The artist Tsedaye Makonnen was moved to stage an impromptu performance in response to the work during the Biennale’s opening week. In a work called When Drowning is the Best OptionMakonnen scattered white rose petals around the installation before lying down on the ground, clutching a skull in front of the controversial work.

According to Makonnen’s Instagram, she was hassled by Biennale representatives and the Italian police, who formed a blockade around the installation. “How ironic that the Biennale created a border around the boat (which they were specifically instructed by the artist #christophebuchel, who installed the boat, not to do), sounds a lot like the present reality,” Makonnen wrote.
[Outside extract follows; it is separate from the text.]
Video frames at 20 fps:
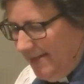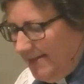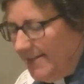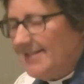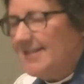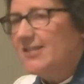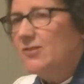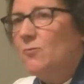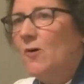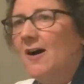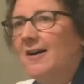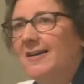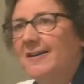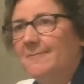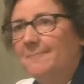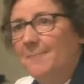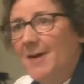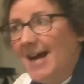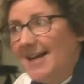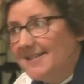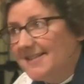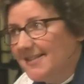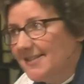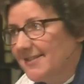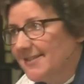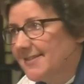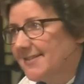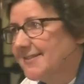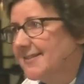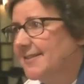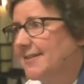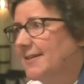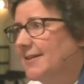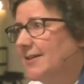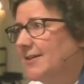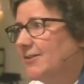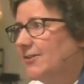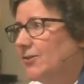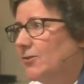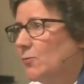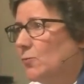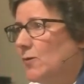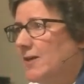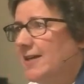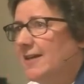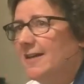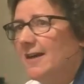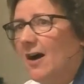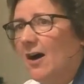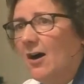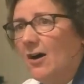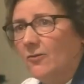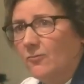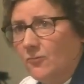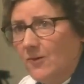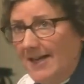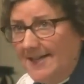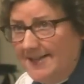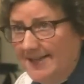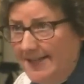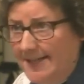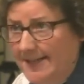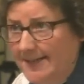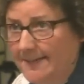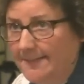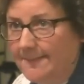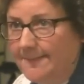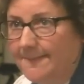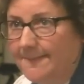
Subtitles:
This is why it matters that we are ready.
Another artist, Augustas Serapinas, whose work was also included in main Venice Biennale exhibition, told artnet News that he has mixed feelings about the work. “How the work is mediated is a crucial aspect of it,” he says, noting that many VIPs, in their rush to see the show, blew right past the ship.

“In a way, those people make it even more powerful,” Serapinas says. “Because they are all taking selfies, eating, celebrating, and hanging out around it, and it’s just part of the background scenography of their Instagrams. They’re not even aware that this boat is next to them. And I think those people, who are not aware of that, are not aware of the [migrant] crisis in general.”
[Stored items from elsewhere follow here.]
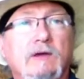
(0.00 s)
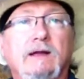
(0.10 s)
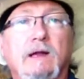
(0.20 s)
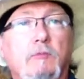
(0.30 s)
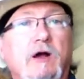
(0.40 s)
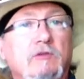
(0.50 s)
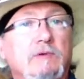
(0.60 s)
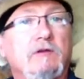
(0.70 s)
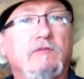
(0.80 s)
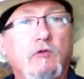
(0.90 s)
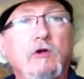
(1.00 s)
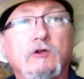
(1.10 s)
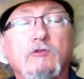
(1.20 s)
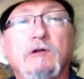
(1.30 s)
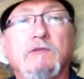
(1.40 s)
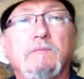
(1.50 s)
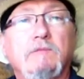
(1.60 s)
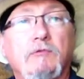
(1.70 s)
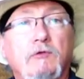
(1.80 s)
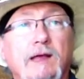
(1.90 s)
So I got approximately 400 of them
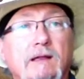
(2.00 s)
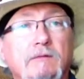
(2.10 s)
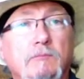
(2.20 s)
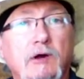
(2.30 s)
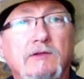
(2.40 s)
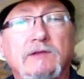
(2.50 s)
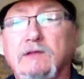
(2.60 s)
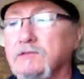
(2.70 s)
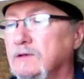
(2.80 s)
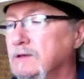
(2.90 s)
through that process,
He remarked on how people’s reactions to the ship changed as information about it became more widely available. “I think it was really working well when it was the opening, and maybe it would be better to remove it afterwards,” he says. “Because now people know about it, it’s already well mediated in that sense, and it becomes a cheap trick in a way.”

Where the boat will end up after the Venice Biennale is unclear. One proposal, which predates Büchel’s intervention, is to have it travel like a “Trojan horse” throughout Europe as a symbol of the right to move freely across borders. Another would make the ship the centerpiece of a “Garden of Memory” in Sicily. And a third idea would be to transform the wreck into a human rights museum in Milan, which has gained the approval of the city government.

On the other side of the political divide, the anti-immigrant Italian politician Mattaeo Salvini, who is the deputy prime minister, denounced Barca Nostra as “propaganda.”